▶ _Available data_:
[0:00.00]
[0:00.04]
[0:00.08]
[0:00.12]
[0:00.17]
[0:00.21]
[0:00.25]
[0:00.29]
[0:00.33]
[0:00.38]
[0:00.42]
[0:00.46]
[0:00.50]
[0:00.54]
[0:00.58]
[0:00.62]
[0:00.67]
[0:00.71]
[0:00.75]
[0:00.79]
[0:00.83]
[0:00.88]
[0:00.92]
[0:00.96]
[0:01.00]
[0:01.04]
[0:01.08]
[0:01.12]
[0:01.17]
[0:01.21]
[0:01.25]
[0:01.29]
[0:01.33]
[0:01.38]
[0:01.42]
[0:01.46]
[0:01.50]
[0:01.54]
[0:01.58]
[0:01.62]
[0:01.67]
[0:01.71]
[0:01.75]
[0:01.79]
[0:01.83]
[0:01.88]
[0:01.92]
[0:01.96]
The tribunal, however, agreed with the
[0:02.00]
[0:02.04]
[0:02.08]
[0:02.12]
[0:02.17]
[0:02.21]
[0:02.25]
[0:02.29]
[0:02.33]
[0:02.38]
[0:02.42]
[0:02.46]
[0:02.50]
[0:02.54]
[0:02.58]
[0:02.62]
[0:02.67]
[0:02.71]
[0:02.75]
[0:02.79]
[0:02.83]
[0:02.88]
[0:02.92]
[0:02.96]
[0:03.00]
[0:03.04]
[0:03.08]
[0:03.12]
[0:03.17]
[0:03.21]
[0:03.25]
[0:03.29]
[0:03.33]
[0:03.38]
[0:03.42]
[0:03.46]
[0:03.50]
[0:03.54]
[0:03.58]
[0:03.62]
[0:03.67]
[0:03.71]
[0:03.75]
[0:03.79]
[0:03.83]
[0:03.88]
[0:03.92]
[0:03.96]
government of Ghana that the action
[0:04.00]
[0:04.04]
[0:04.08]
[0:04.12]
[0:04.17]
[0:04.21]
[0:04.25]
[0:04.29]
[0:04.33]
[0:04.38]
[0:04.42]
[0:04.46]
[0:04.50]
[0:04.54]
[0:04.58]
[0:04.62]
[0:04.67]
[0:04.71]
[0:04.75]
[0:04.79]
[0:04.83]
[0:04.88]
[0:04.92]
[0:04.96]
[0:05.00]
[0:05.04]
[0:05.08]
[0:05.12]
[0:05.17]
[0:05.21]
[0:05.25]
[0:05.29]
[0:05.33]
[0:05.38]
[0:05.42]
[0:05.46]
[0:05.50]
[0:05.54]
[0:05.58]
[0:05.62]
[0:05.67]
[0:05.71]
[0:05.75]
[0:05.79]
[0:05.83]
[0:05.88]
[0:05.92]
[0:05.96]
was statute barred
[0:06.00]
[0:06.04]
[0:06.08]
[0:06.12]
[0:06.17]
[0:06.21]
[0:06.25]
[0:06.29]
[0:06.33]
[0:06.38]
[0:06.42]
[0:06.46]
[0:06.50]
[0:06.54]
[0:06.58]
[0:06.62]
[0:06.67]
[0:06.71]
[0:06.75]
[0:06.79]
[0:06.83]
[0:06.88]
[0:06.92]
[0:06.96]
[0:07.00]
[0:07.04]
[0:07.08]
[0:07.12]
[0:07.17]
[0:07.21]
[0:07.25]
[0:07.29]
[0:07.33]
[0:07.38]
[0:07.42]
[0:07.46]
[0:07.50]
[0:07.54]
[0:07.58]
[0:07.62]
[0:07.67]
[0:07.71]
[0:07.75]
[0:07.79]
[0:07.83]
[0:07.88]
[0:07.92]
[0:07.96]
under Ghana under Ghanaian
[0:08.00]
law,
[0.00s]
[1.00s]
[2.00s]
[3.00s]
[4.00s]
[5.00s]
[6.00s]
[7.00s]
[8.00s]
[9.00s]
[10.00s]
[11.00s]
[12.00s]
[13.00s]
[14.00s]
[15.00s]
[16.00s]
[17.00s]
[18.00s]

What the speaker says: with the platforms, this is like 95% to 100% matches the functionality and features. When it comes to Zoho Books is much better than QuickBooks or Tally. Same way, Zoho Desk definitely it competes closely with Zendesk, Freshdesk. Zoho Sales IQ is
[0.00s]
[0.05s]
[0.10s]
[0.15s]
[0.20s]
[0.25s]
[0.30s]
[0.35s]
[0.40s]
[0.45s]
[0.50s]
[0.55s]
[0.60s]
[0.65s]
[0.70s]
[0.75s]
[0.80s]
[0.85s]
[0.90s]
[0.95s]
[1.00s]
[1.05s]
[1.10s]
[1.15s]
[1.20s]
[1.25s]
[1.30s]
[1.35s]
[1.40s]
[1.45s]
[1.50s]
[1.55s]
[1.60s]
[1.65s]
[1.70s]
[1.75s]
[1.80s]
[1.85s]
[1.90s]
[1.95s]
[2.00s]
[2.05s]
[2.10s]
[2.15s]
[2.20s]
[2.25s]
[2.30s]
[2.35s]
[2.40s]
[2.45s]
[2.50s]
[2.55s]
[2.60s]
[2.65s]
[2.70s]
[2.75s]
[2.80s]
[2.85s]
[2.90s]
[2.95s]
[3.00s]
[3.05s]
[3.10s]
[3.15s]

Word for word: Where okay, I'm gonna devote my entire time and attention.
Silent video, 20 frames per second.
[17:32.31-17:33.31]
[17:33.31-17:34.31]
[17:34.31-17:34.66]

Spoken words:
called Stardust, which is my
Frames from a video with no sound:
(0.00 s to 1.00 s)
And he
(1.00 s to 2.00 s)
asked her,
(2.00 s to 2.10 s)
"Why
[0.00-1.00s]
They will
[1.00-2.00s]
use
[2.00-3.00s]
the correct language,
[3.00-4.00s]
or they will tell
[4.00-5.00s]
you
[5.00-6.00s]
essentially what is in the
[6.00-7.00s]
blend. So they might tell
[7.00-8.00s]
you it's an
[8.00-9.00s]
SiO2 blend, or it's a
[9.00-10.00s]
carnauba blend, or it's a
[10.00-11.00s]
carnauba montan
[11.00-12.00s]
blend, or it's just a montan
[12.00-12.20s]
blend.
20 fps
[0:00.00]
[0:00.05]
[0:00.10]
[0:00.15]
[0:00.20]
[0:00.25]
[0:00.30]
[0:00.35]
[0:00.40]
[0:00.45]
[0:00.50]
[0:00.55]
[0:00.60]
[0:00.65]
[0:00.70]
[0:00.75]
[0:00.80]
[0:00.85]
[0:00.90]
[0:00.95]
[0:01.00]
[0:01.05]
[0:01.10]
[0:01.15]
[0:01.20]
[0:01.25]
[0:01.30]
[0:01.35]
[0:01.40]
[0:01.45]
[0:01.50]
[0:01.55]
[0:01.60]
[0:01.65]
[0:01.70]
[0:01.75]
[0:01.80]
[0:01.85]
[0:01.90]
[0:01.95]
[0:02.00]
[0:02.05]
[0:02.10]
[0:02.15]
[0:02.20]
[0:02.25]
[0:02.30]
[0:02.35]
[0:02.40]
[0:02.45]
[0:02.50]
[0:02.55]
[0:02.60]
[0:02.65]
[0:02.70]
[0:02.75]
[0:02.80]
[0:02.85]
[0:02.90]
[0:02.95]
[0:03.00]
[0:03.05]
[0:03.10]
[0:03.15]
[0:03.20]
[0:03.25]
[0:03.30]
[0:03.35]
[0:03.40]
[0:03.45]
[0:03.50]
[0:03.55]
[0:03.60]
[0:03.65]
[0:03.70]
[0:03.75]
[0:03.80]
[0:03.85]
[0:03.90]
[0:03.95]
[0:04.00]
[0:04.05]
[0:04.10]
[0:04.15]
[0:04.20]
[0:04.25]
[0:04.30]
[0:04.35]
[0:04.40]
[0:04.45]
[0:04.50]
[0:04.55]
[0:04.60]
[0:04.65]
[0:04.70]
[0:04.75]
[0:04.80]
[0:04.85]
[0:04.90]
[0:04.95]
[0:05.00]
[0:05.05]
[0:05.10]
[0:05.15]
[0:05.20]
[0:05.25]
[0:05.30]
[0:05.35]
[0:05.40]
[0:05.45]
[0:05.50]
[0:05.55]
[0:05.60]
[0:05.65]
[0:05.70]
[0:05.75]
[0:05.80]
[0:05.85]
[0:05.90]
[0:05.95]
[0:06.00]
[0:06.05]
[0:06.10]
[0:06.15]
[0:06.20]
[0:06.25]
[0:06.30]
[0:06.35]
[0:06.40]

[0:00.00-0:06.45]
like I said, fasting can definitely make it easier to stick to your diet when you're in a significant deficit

▶ _Description of the task_:
Copy each line of the preceding data that contains the string "video".

▶ _Task answer_:
Silent video, 20 frames per second.
Frames from a video with no sound:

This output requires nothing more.